# What are the commonly used command words?



## billsharp (May 3, 2011)

What do you recommend teaching beyond sit, stay, down, heel, come? And what specific commands do you use?

I've seen "heel" used to have the dog assume a position to your left, but also used to "initiate" the walk starting off of your left foot. Which is it--position cue or start walking cue?

I have used "leave it" both for ignoring dogs and squirrels, and also for leaving shoes, treats, balls etc. I think I am confusing her, since the actions expected of her are different. Should I use "drop" for dropping balls, shoes, etc.?

Several of you have commented about a super, emergency recall, and a drop-dead stay,one that you save for important things like traffic. What commands? How do you teach these "absolute" commands differently from regular come and stay?


----------



## Stevenzachsmom (Mar 3, 2008)

Off and Leave It!


----------



## Stevenzachsmom (Mar 3, 2008)

Sorry I didn't finish reading your post. I use "Leave it!" for anything I want the dog to leave alone. They understand.


----------



## Cassidy's Mom (Mar 30, 2003)

billsharp said:


> I've seen "heel" used to have the dog assume a position to your left, but also used to "initiate" the walk starting off of your left foot. Which is it--position cue or start walking cue?


Yes.  Heel is a position at your left side, regardless of whether you're standing still or walking - the dog is to be at your side either way.

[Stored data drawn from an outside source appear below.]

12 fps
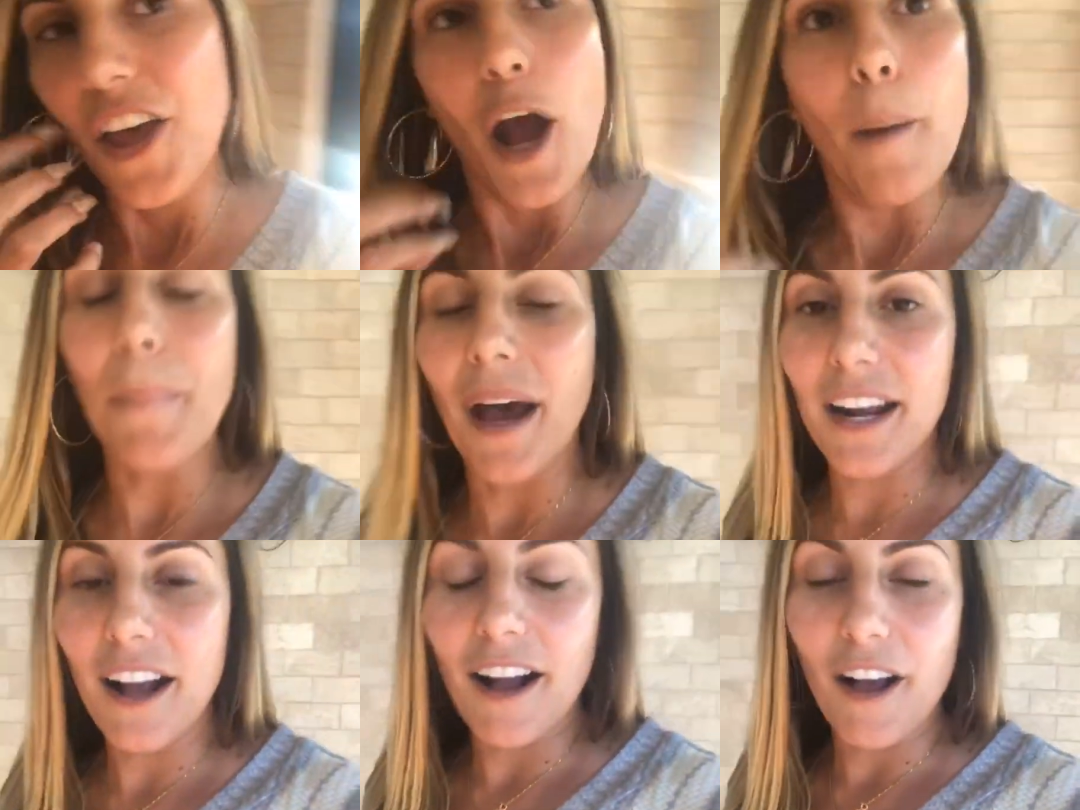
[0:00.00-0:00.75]
But
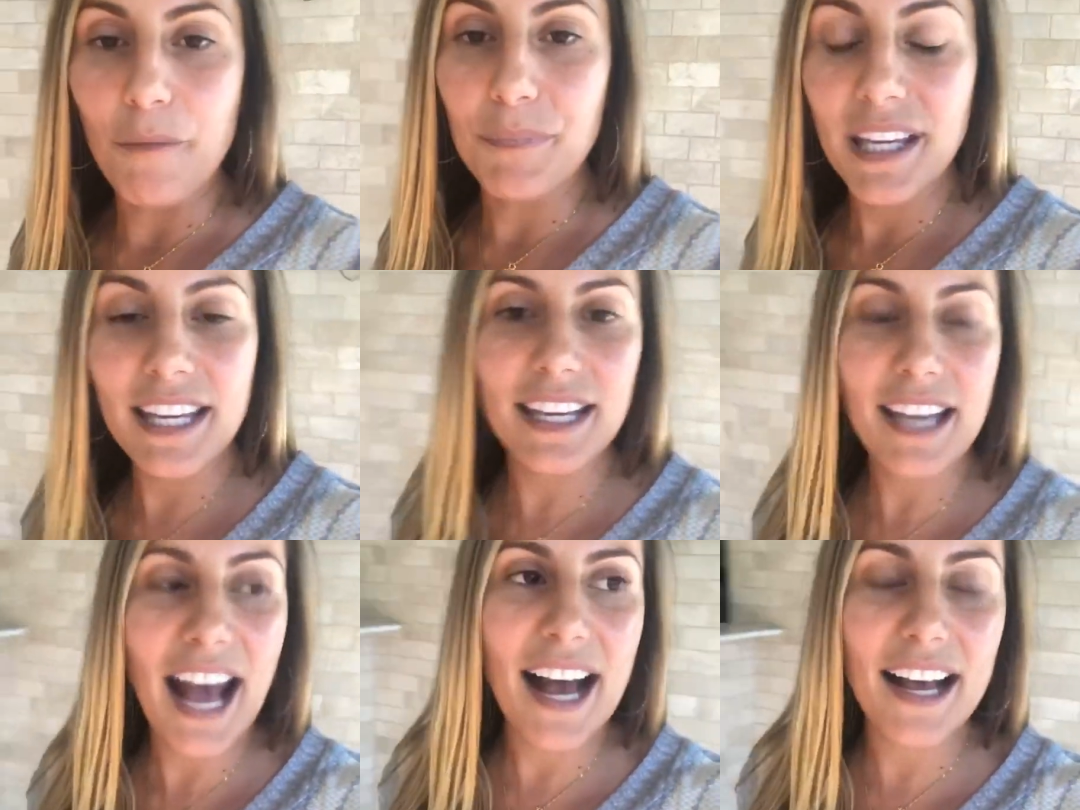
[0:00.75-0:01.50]
um, he
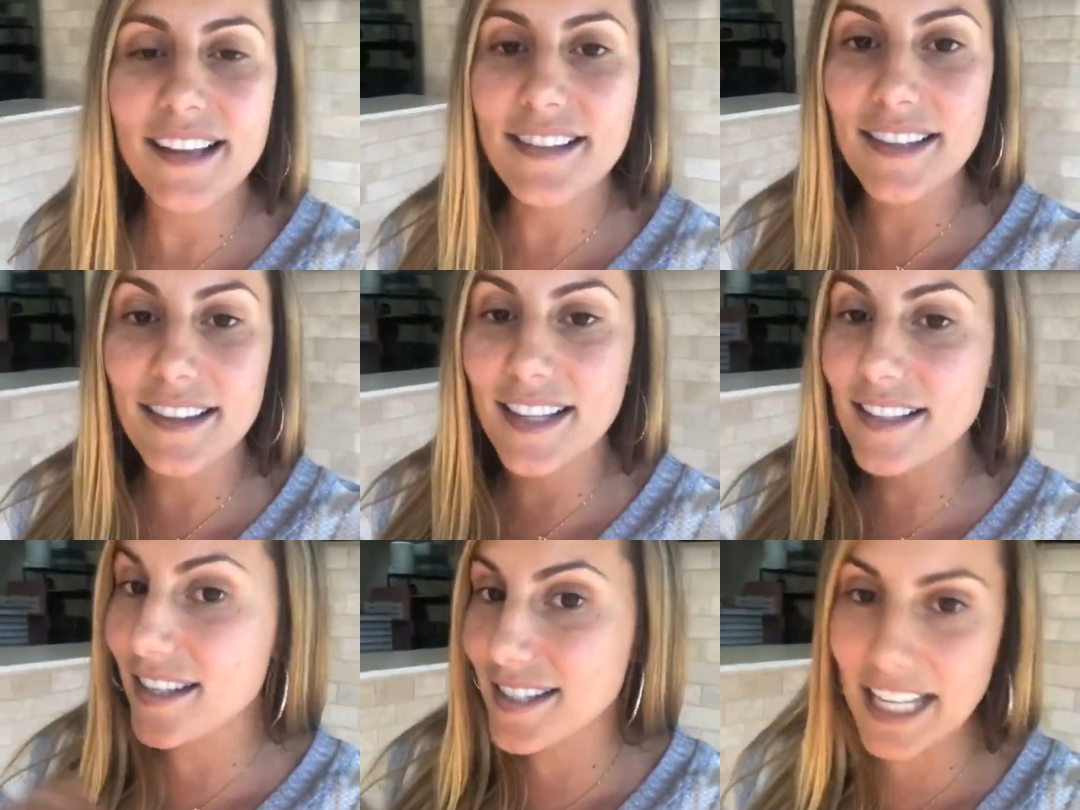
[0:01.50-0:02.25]
has this
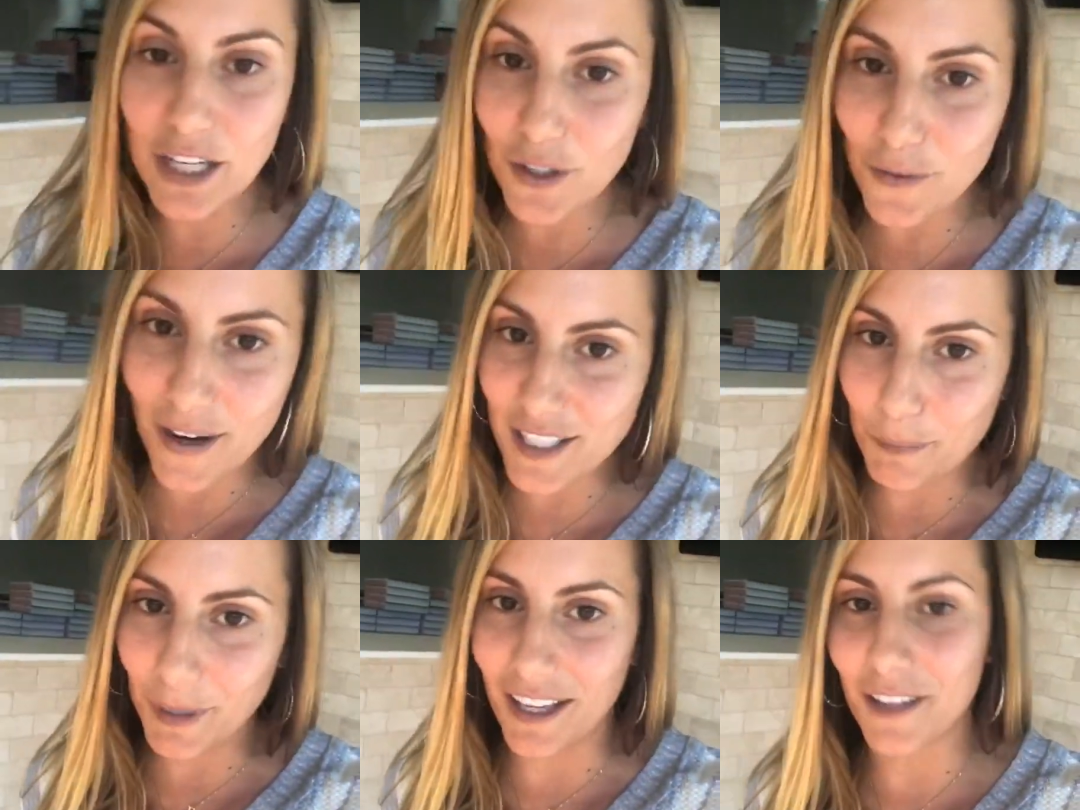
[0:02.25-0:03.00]
secret
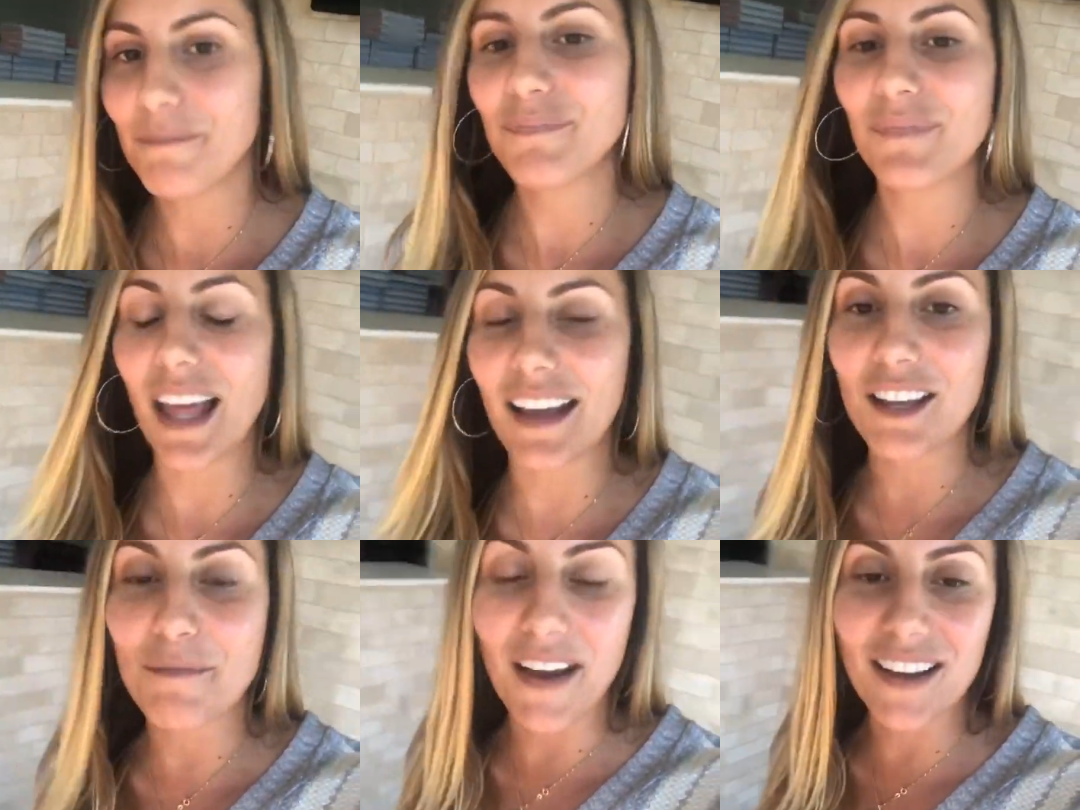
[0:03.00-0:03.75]
recipe that he
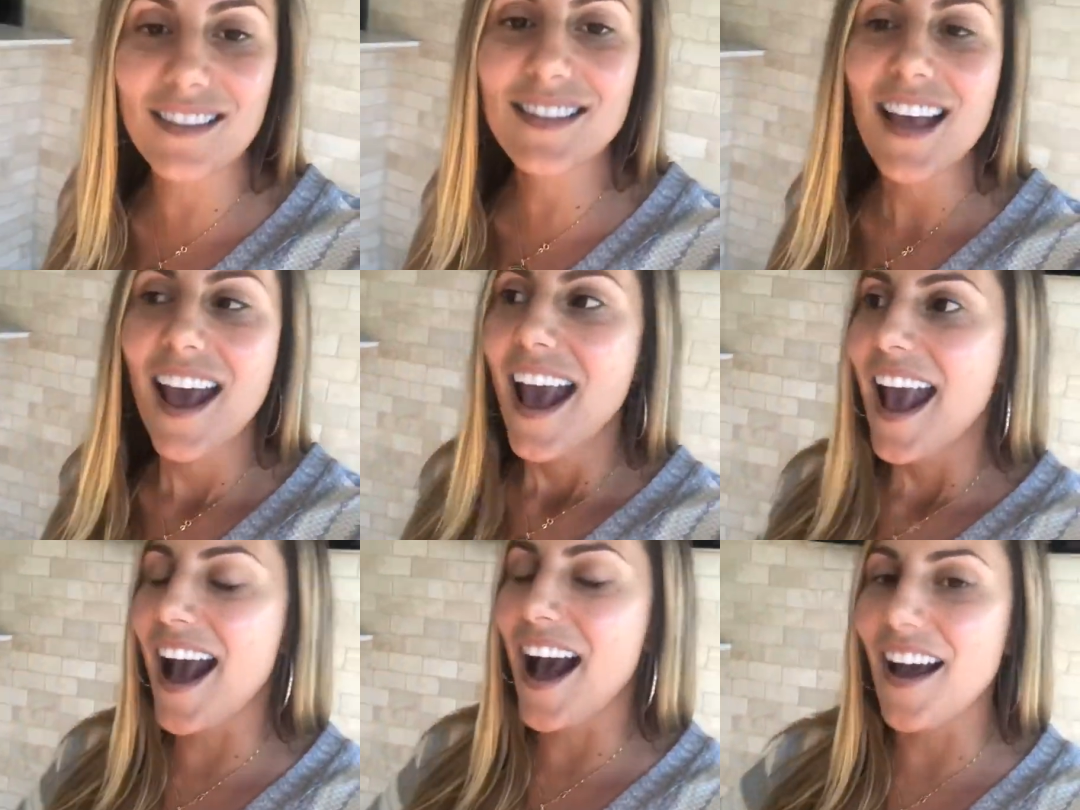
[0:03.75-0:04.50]
makes,
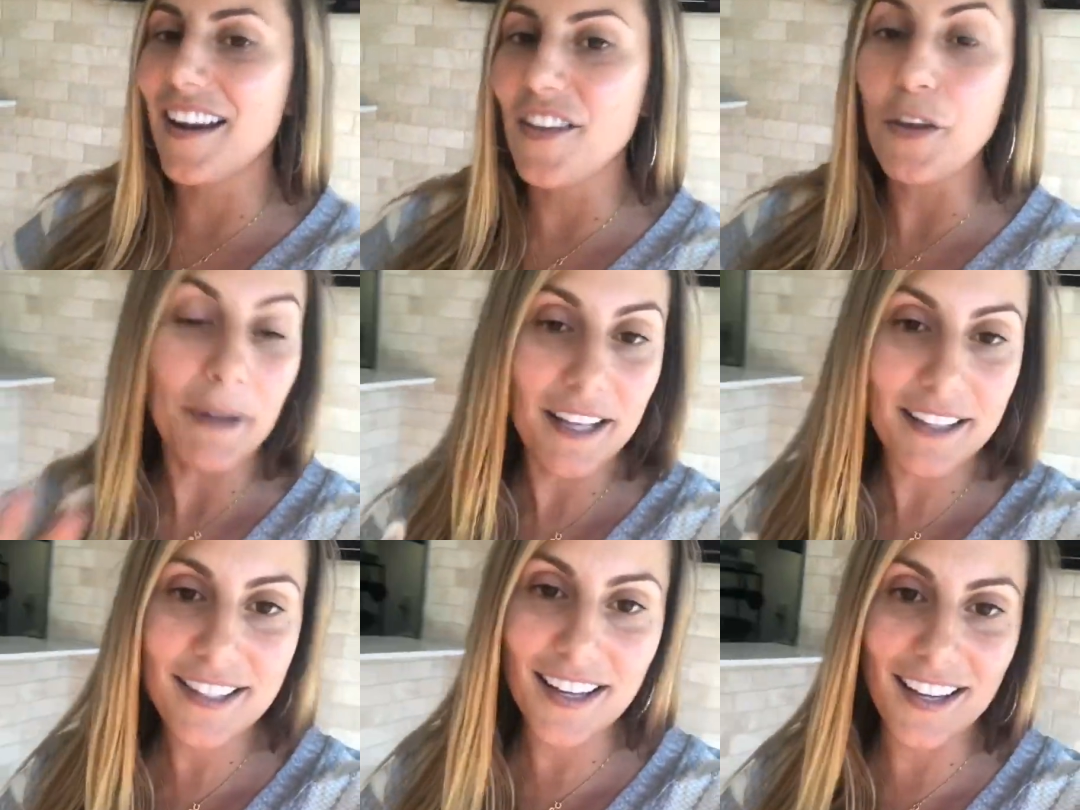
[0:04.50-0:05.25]
and the
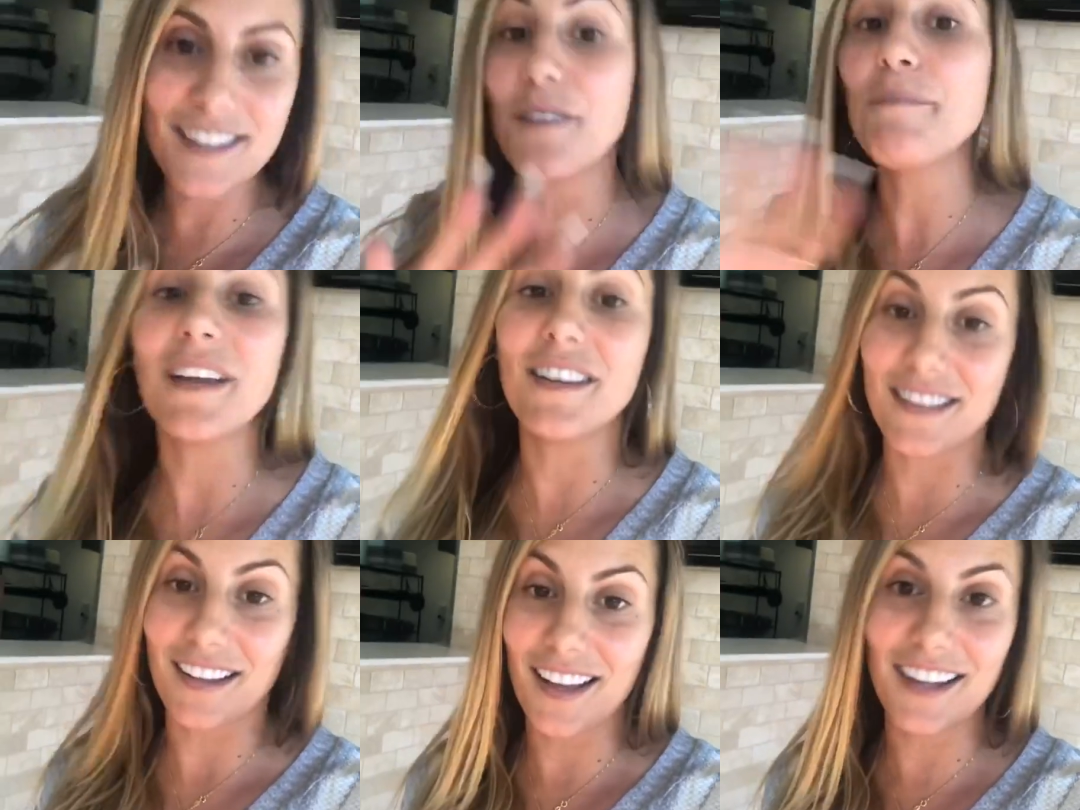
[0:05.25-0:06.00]
pizza is amazing.
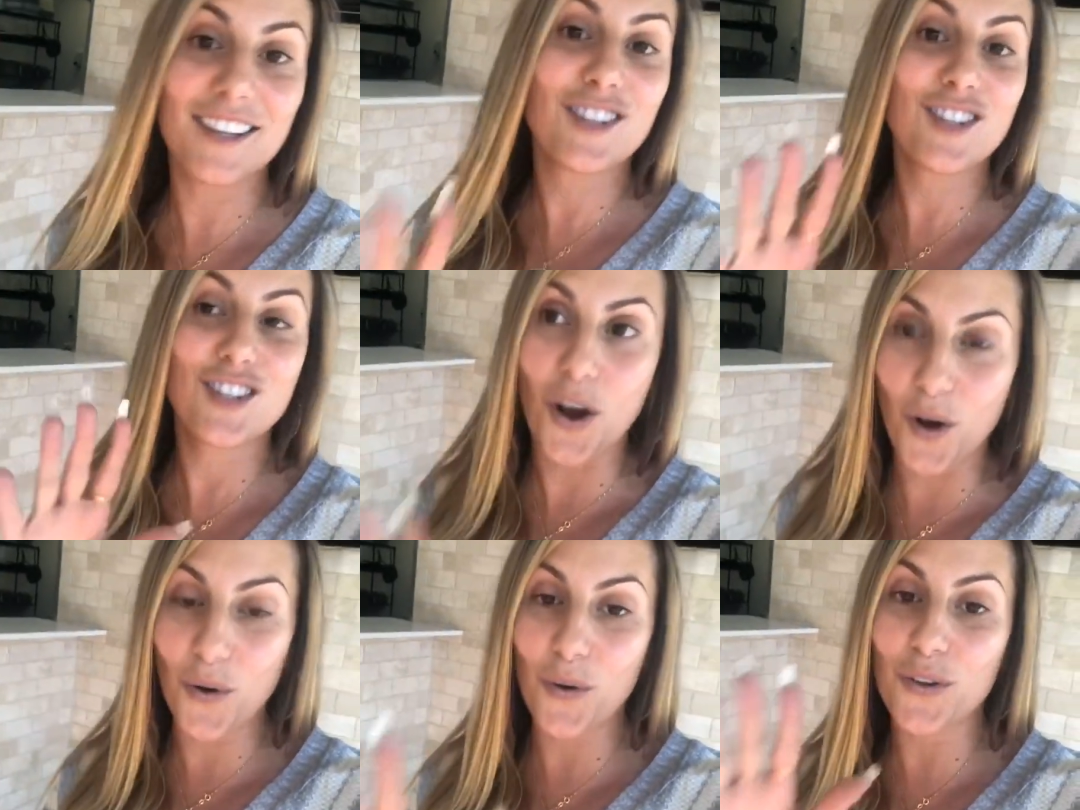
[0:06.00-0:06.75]
It is
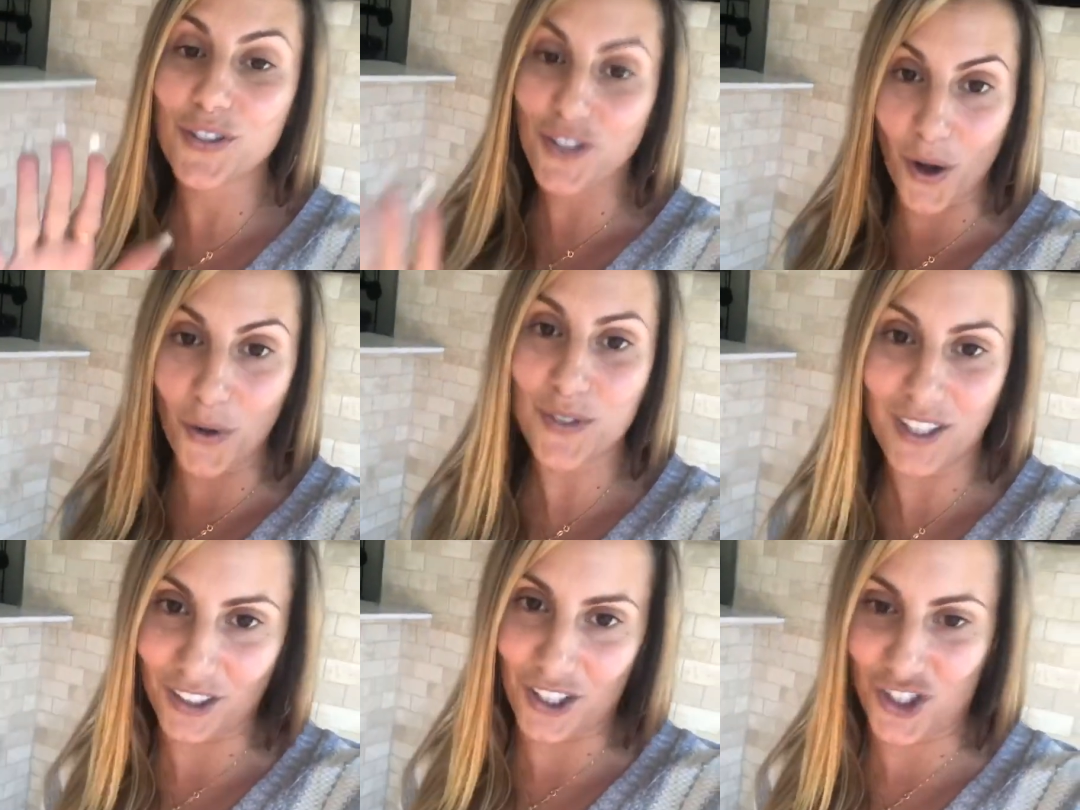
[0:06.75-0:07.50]
so, so
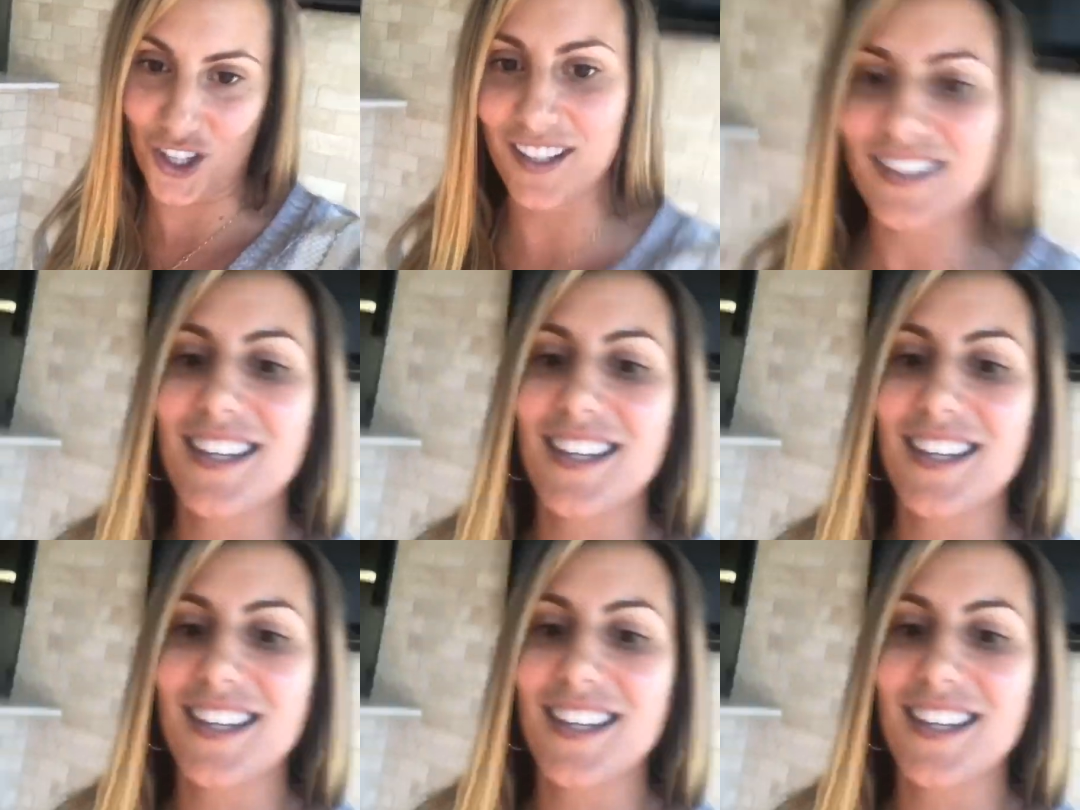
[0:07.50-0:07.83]
delicious.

> I have used "leave it" both for ignoring dogs and squirrels, and also for leaving shoes, treats, balls etc. I think I am confusing her, since the actions expected of her are different. Should I use "drop" for dropping balls, shoes, etc.


I use "leave it" for when the dog doesn't already have something. When the dog DOES already have something I use "give", and THEN "leave it" to mean don't grab it again.


----------



## Lilie (Feb 3, 2010)

I live out in the country and have other animals who are a part of our family. I use different commands for _my_ dog that have different meaning to _my_ dog. 

Example:

"I can't see you!" This is said in a playful voice. This means my dog needs to come back to where I can keep an eye on him. Say, I'm out in the barn and he is wandering around behind the barn. When I say "I can't see you!" he'll come wandering at a slower pace back to where he can see me. "I can't see you" is used a dozen times a day. "I can't see you" is rarely rewarded.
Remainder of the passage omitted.